La mesure se tramait depuis déjà un certain temps. Cette fois-ci c'est fait : l'Assemblée nationale a voté durant cette nuit du lundi 22 au mardi 23 octobre le durcissement du malus automobile. Avec pour objectif "d'encourager l'acquisition de véhicules dits propres", le seuil du malus a été abaissé.
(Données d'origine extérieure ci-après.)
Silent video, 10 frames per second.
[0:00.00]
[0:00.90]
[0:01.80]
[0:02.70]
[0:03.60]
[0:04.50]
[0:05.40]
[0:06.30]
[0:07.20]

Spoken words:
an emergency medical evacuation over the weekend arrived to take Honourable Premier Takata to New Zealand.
Tandis que dans le même temps, l'exonération de taxes pour les pick-ups a été levée !

Dans les faits, les députés ont voté la baisse du seuil d'application du malus, le faisant passer de 120 g/km de CO2 à 117 g/km de CO2.

Définit comme une "taxe additionnelle à la taxe sur les certificats d'immatriculation des véhicules"  et qui se base sur leur émission de dioxydes de carbone, tel que c'est décrit dans le projet de loi de finances pour 2019, ce nouveau malus abaissé et durci devrait permettre notamment de financer des projets, comme la prime à la conversion, en dégageant quelque chose comme 31 millions d'euros de recettes supplémentaires.
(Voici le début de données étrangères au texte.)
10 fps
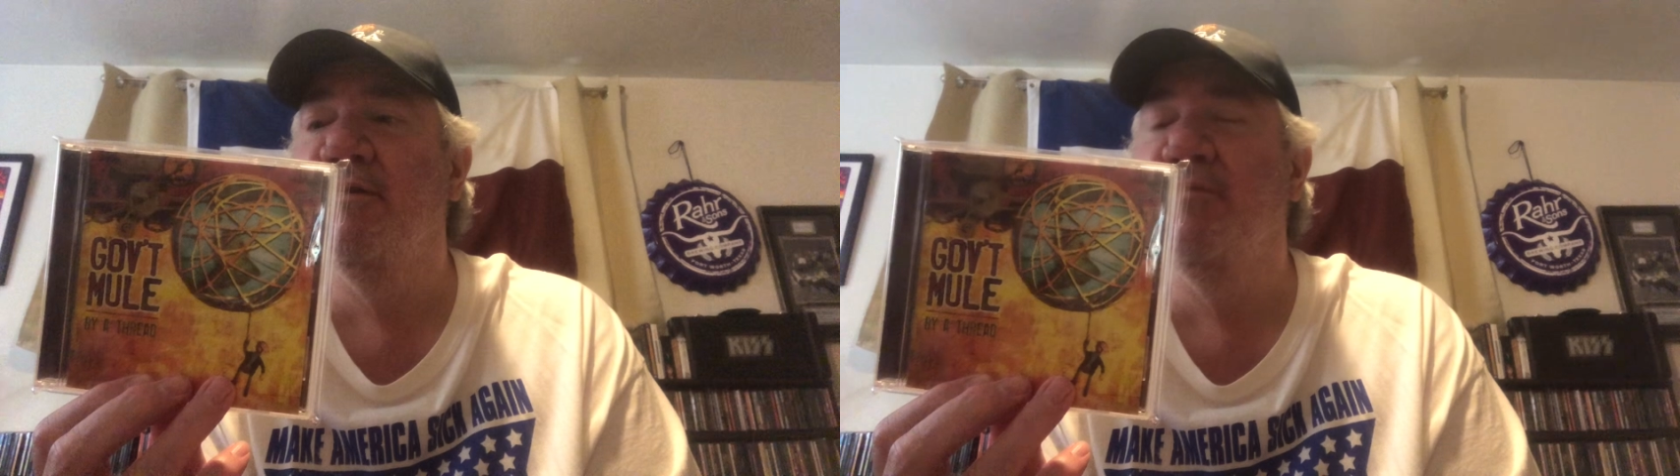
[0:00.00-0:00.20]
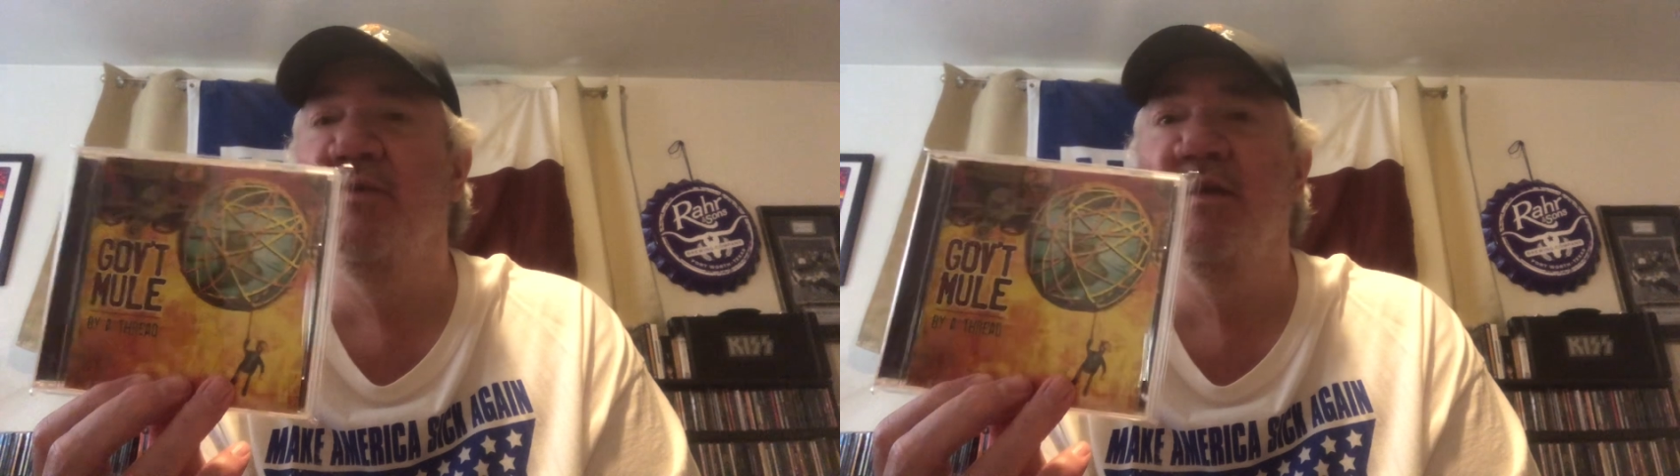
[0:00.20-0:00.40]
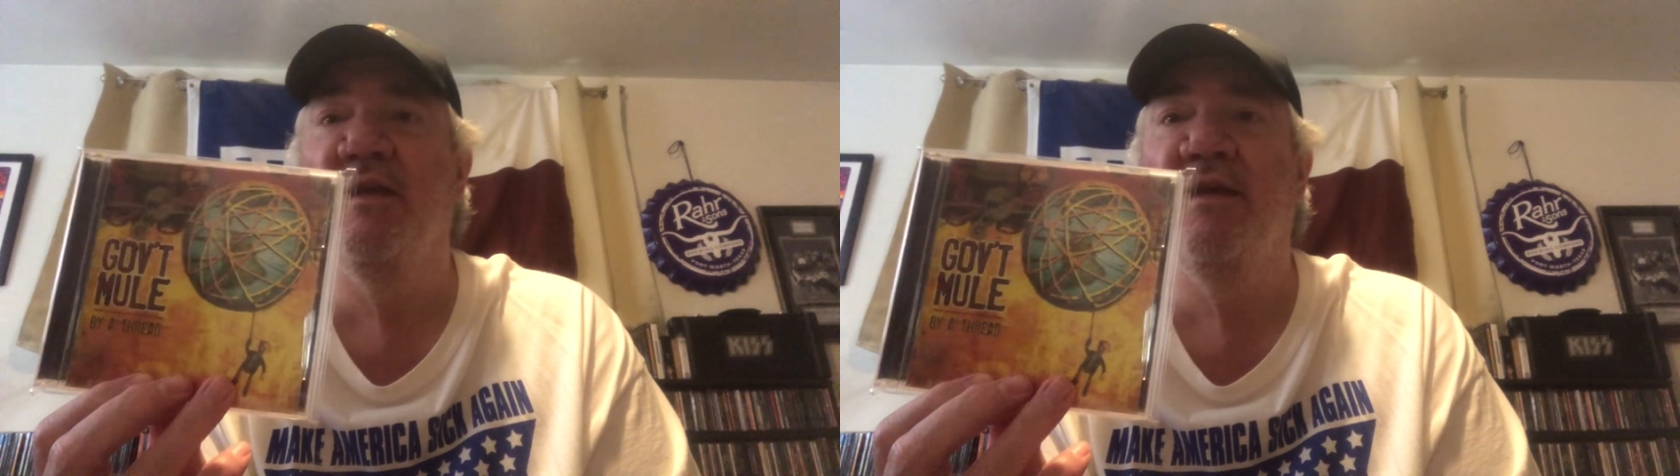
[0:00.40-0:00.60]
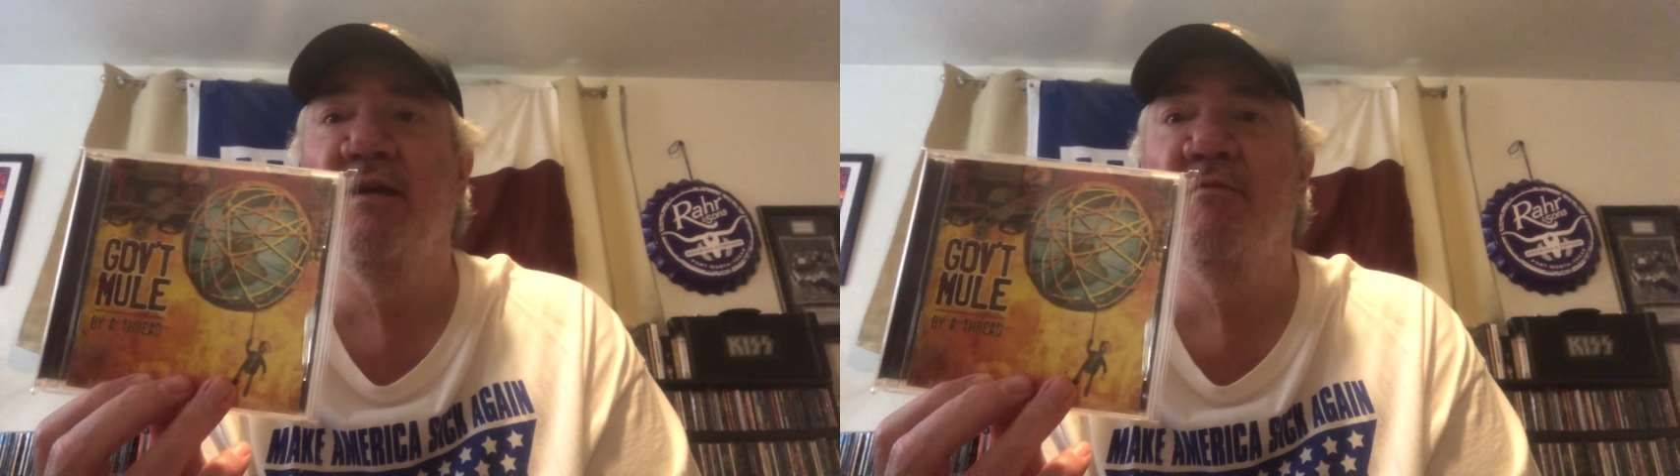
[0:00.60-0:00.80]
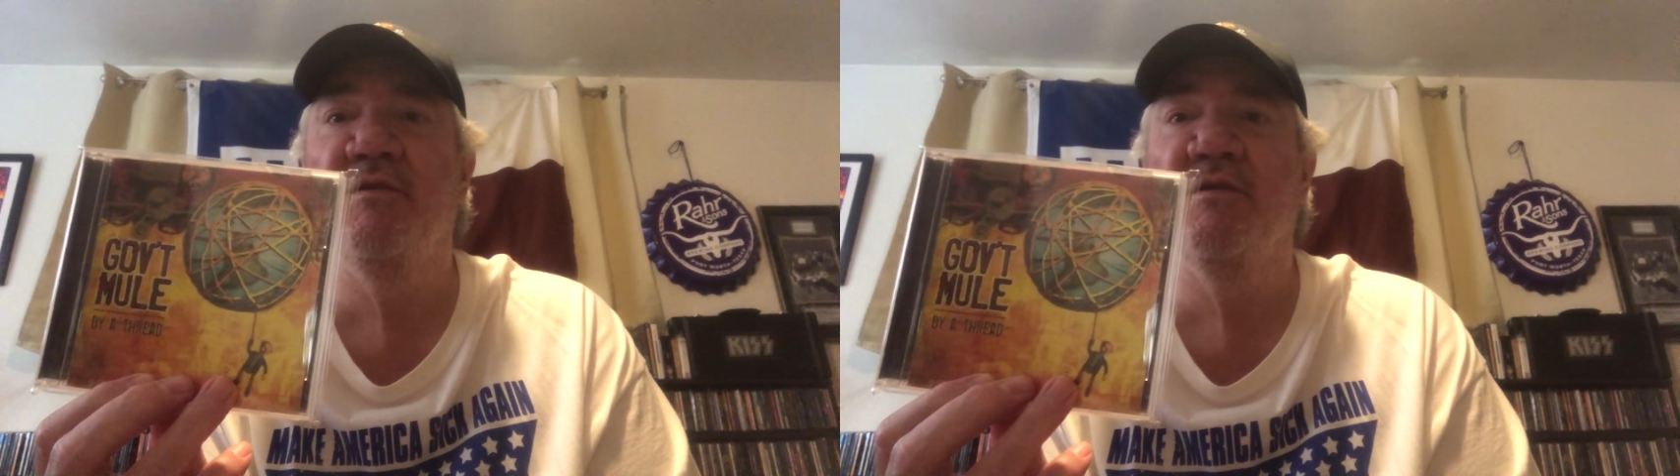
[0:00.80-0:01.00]
that Billy
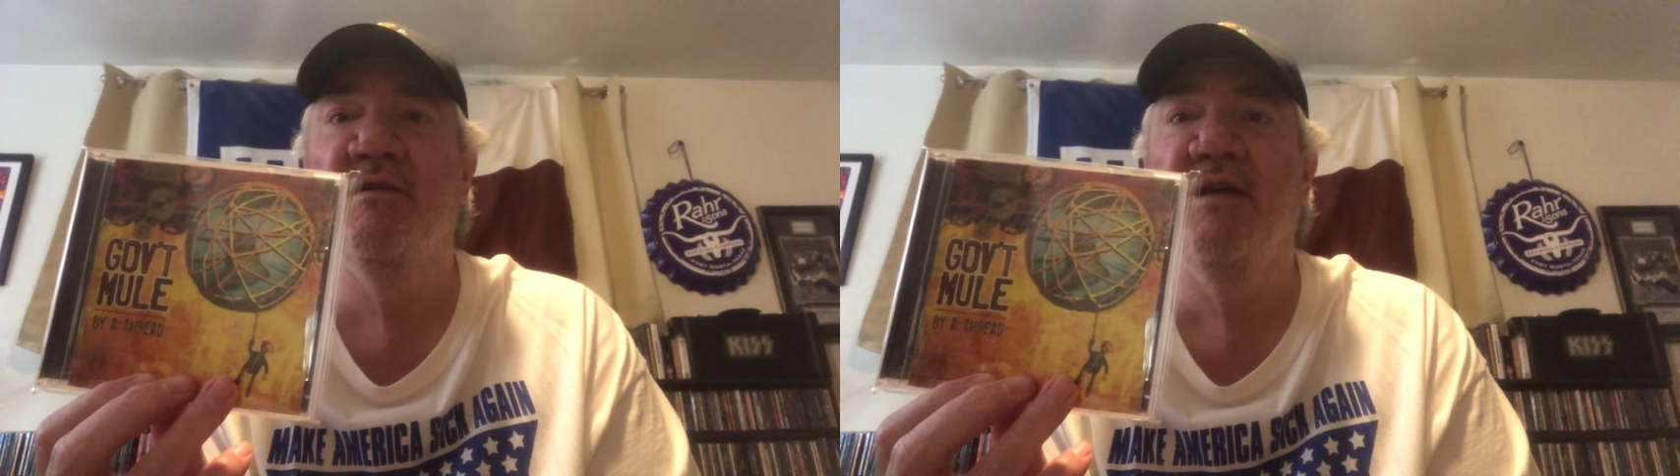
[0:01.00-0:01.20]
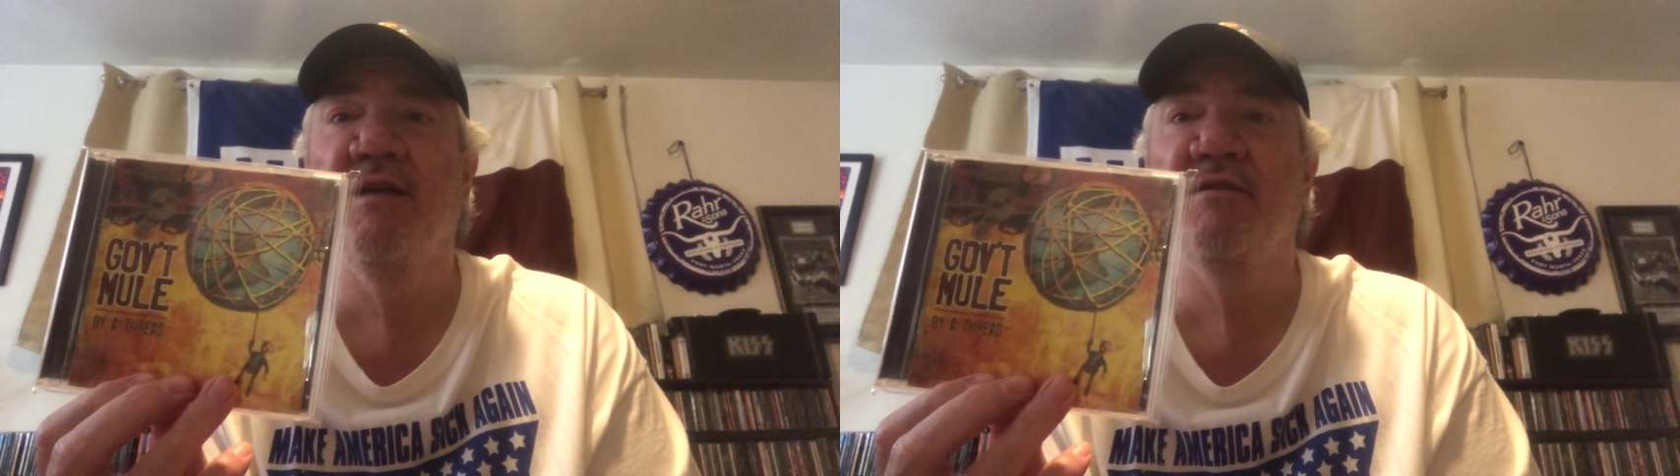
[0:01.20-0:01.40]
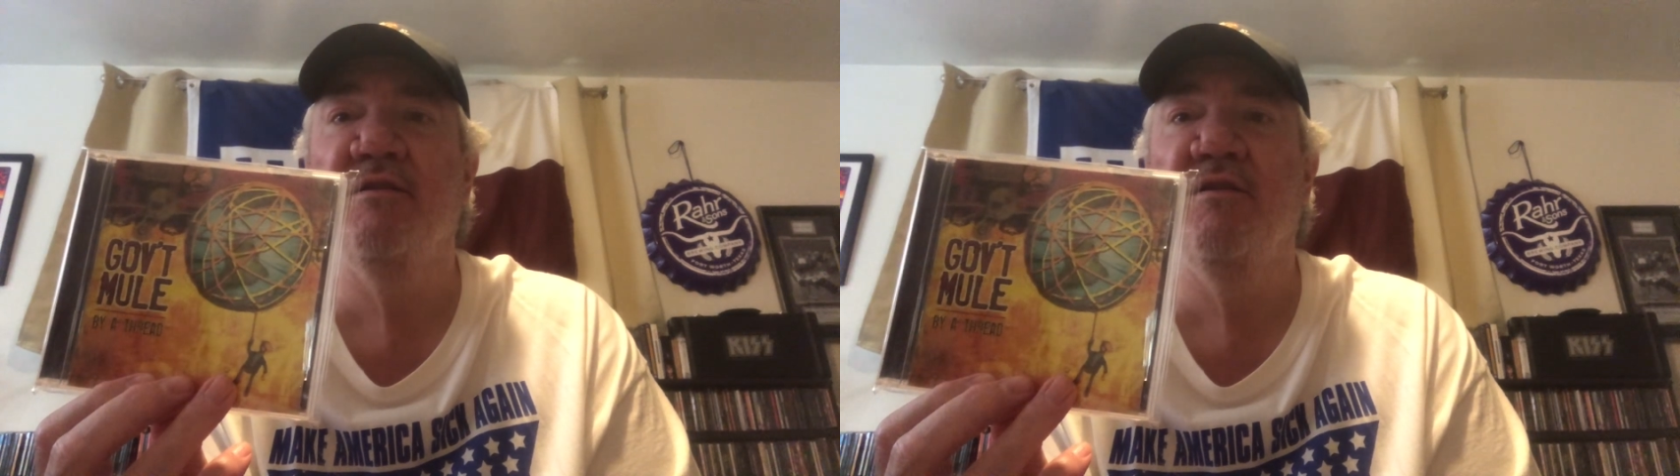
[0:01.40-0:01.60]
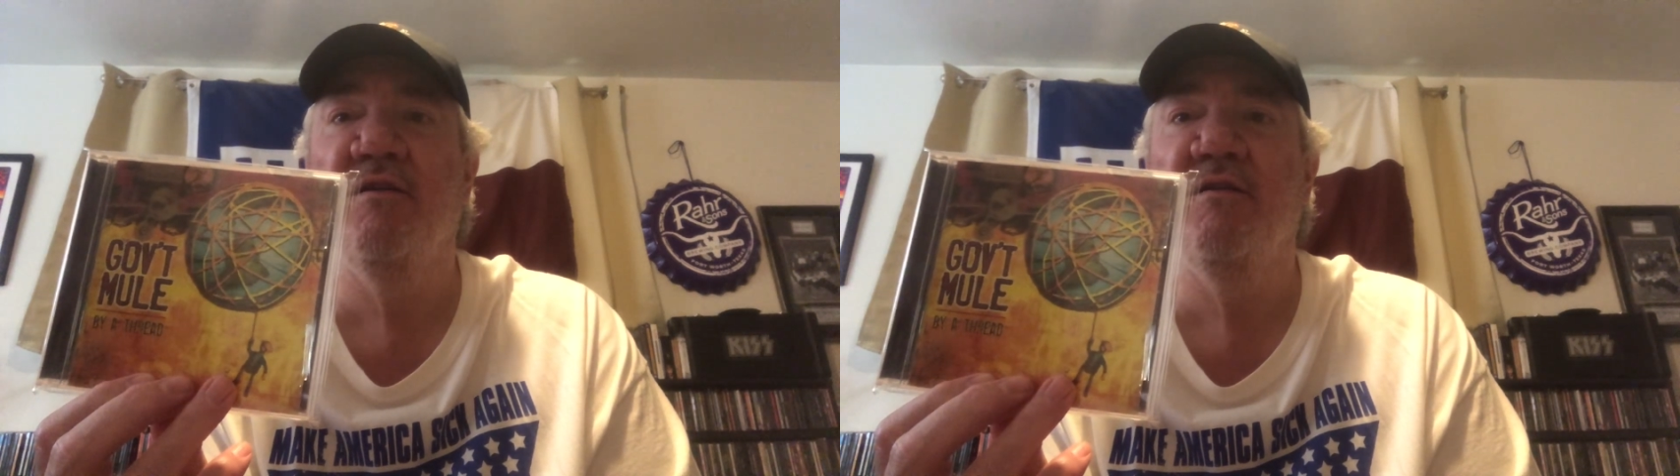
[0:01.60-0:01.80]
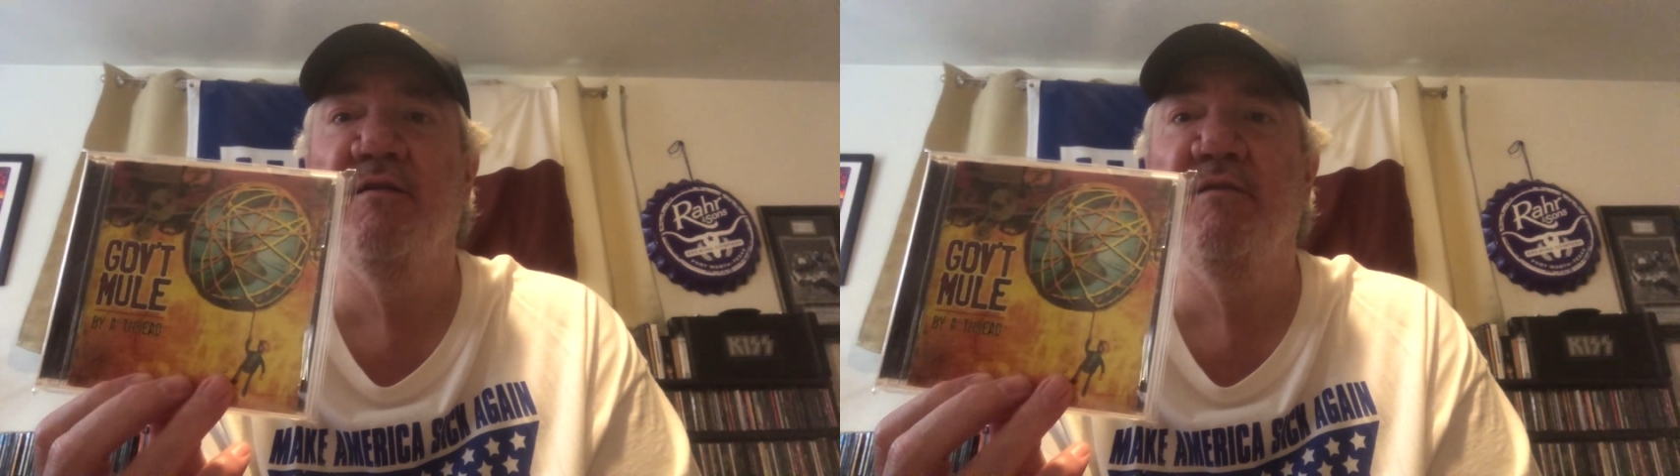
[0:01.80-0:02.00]
Gibbons guested
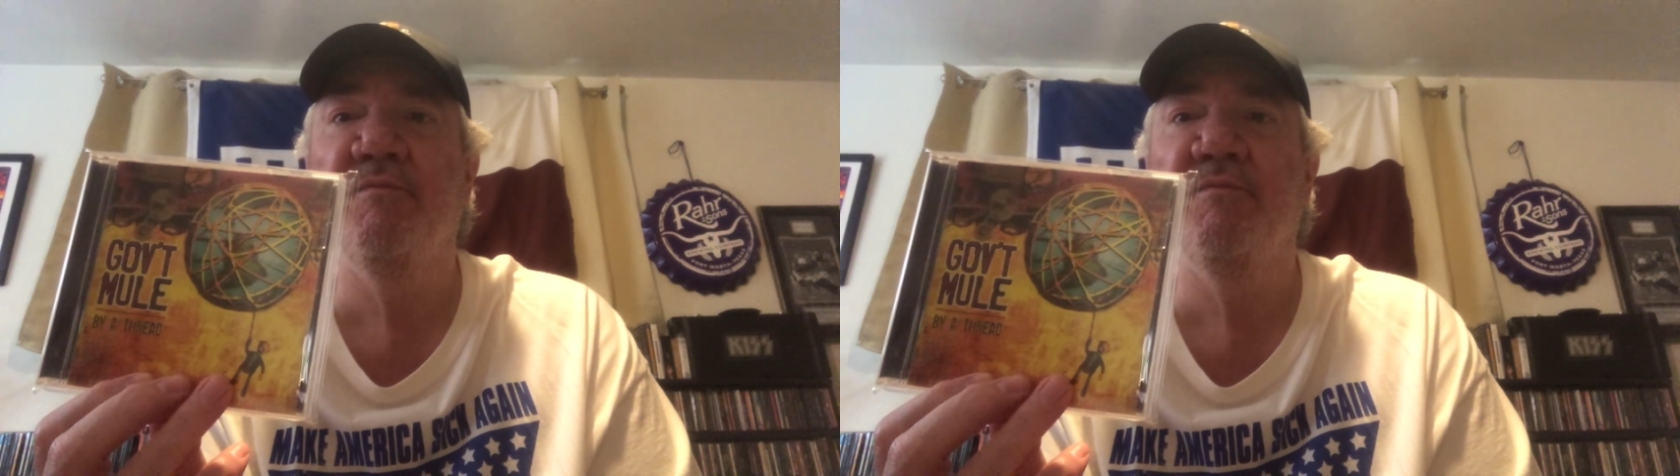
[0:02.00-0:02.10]
on it,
Une prime à la conversion dont on a appris il y a quelques heures, notamment via le journal Les Echos qu'elle devrait être renforcée dès 2019, notamment avec un passage de 1500 à 2500 euros d'aides pour les foyers non imposables. À suivre.

Pour en revenir à ce durcissement du malus, malgré son adoption, il a été vivement critiqué par des députés de l'opposition, Les Républicains et le Rassemblement National en tête, dénonçant une transition écologique qui se fait au détriment du pouvoir d'achat, ou qui pénalise les plus modestes.

Reste maintenant à savoir quand exactement sera effectif ce durcissement.